Repeat every record below exactly, omitting any pictures.

════════════════

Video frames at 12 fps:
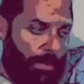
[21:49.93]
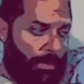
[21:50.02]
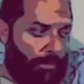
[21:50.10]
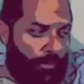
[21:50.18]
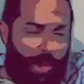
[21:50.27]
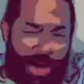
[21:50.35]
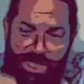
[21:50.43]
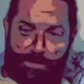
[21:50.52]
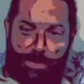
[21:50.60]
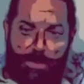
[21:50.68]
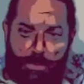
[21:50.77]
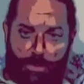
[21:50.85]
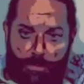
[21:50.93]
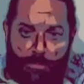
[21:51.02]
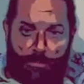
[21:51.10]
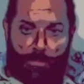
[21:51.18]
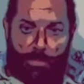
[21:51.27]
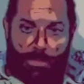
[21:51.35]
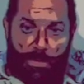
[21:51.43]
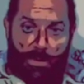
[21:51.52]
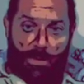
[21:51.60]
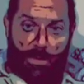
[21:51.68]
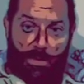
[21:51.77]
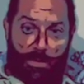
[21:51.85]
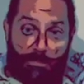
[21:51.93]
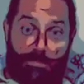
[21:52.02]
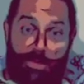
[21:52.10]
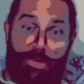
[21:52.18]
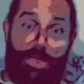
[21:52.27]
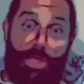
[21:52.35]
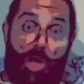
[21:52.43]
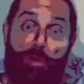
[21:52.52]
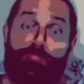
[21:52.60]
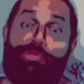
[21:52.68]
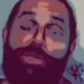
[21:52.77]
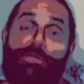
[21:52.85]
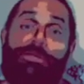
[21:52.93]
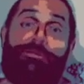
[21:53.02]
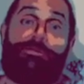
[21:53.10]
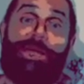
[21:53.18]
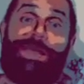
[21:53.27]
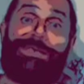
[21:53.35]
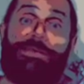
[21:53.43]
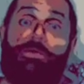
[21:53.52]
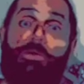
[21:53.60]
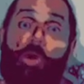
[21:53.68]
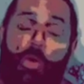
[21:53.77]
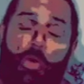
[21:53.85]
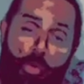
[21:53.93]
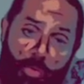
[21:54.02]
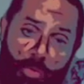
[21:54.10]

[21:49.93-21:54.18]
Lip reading: grasping, but the object of letting go.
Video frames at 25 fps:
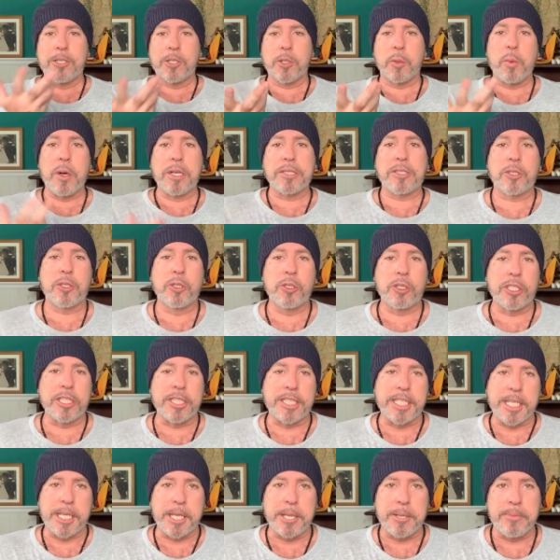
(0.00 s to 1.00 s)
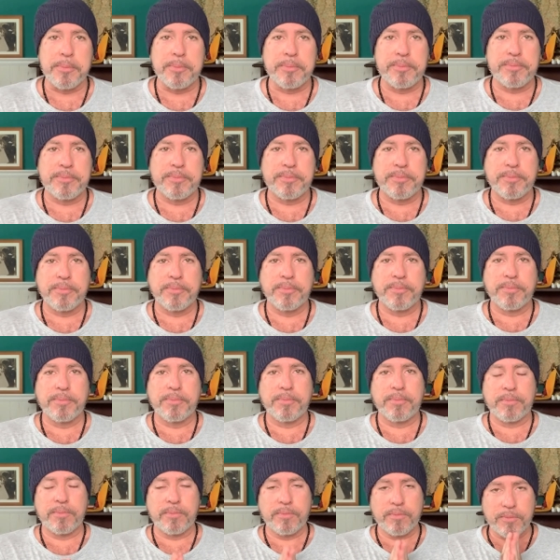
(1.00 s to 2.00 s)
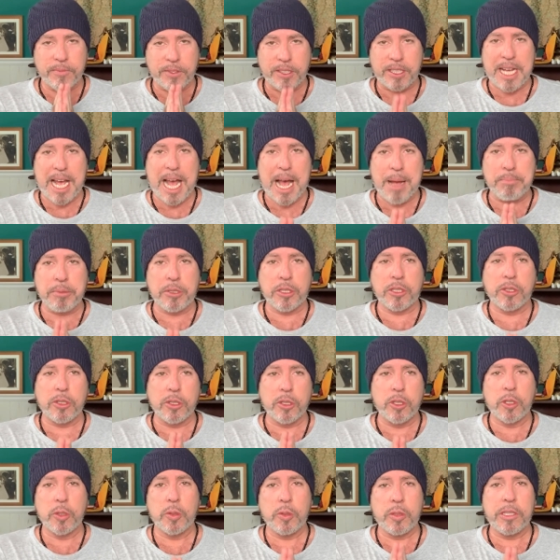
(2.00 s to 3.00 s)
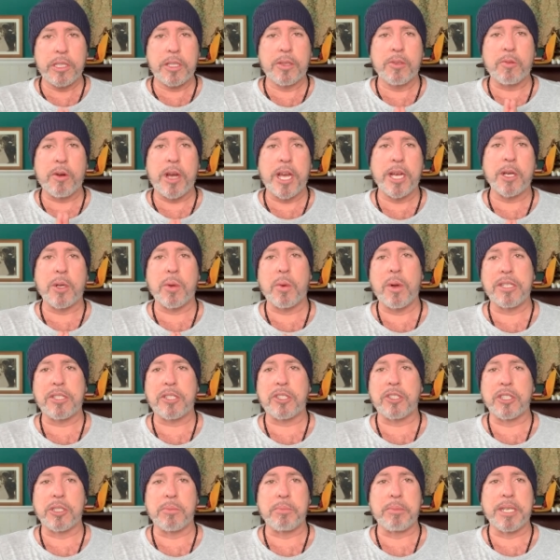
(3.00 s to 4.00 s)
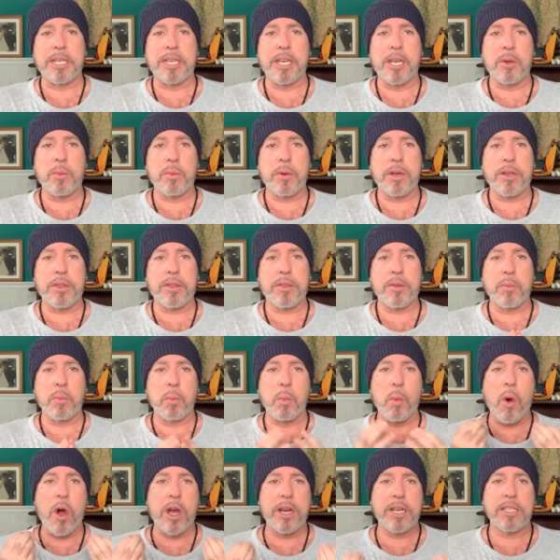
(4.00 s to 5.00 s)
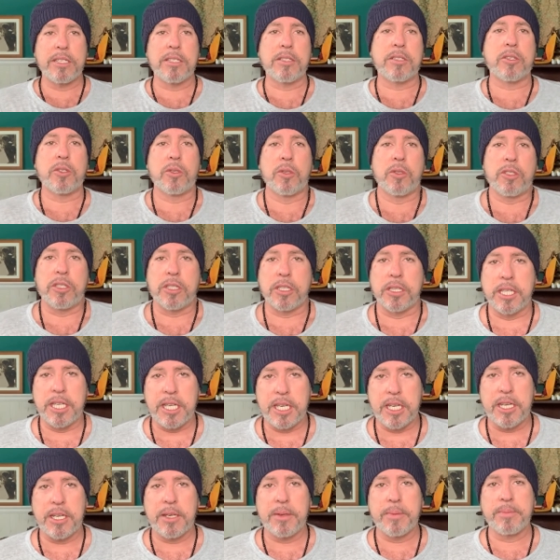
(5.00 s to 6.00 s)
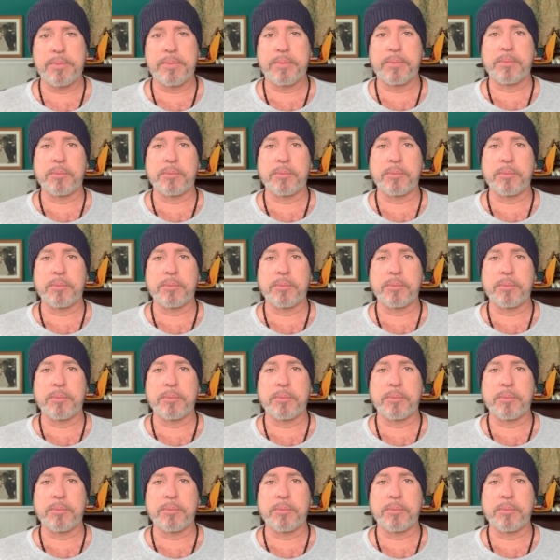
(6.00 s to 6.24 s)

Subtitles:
So what's Kundalini? It's absolutely the right question to begin with. What is Kundalini?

════════════════

**Written solution:**
Video frames at 12 fps:
[21:49.93]
[21:50.02]
[21:50.10]
[21:50.18]
[21:50.27]
[21:50.35]
[21:50.43]
[21:50.52]
[21:50.60]
[21:50.68]
[21:50.77]
[21:50.85]
[21:50.93]
[21:51.02]
[21:51.10]
[21:51.18]
[21:51.27]
[21:51.35]
[21:51.43]
[21:51.52]
[21:51.60]
[21:51.68]
[21:51.77]
[21:51.85]
[21:51.93]
[21:52.02]
[21:52.10]
[21:52.18]
[21:52.27]
[21:52.35]
[21:52.43]
[21:52.52]
[21:52.60]
[21:52.68]
[21:52.77]
[21:52.85]
[21:52.93]
[21:53.02]
[21:53.10]
[21:53.18]
[21:53.27]
[21:53.35]
[21:53.43]
[21:53.52]
[21:53.60]
[21:53.68]
[21:53.77]
[21:53.85]
[21:53.93]
[21:54.02]
[21:54.10]

[21:49.93-21:54.18]
Lip reading: grasping, but the object of letting go.
Video frames at 25 fps:
(0.00 s to 1.00 s)
(1.00 s to 2.00 s)
(2.00 s to 3.00 s)
(3.00 s to 4.00 s)
(4.00 s to 5.00 s)
(5.00 s to 6.00 s)
(6.00 s to 6.24 s)

Subtitles:
So what's Kundalini? It's absolutely the right question to begin with. What is Kundalini?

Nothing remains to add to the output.